Blog do @Turicas: março 2016

segunda-feira, 14 de março de 2016

Reading Parquet Files in Python with rows

Many people in the data science field use the parquet format to store tabular data, as it's the default format used by Apache Spark -- an efficient data storage format for analytics. The problem is: the format is binary (you can't just open it with your preferred code editor) and there's no such a good Python library to read -- not until today!

I found a Python library called parquet-python on GitHub but it's hard to use, doesn't have one code example, was not available on PyPI and it looks like it's not maintained anymore.
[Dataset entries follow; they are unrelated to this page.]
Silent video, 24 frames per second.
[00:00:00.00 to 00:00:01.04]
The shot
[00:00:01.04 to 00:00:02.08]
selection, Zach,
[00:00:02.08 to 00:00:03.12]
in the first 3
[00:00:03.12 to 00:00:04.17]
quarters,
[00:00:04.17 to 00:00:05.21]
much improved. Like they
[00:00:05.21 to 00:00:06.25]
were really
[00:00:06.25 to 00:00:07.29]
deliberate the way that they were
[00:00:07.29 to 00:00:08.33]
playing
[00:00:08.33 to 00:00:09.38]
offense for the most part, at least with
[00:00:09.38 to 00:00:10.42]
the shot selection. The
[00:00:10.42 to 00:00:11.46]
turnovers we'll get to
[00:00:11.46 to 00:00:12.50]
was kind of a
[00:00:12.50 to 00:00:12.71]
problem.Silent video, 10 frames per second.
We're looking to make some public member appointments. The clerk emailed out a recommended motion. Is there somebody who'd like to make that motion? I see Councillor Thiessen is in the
So I decided to implement a parquet plugin (read-only) for my library rows: it uses the parquet-python library under the hood (I needed to upload it to PyPI so you can install it easly) and exposes the data in a pretty simple, pythonic way.

Installation

I didn't realese the rows version with this plugin yet, so you need to grab the most recent rows version by running:

pip install -U git+https://github.com/turicas/rows.git@develop

And also the dependency:

pip install parquet

If the data is compressed using Google's snappy you'll also need the library headers and other Python dependency -- install everything by running:

apt-get install libsnappy-dev
pip install python-snappy

Then you can use rows.import_from_parquet(filename) in your programs! \o/

Python Example

A quick Python code example:

import rows

table = rows.import_from_parquet('myfile.parquet')
for row in table:
    print row  # access fields values with `rows.field_name`

Note that the current implementation is not optimized (for example, it'll put everything into memory) but at least you can extract desired data and then convert to a more friendly format easily.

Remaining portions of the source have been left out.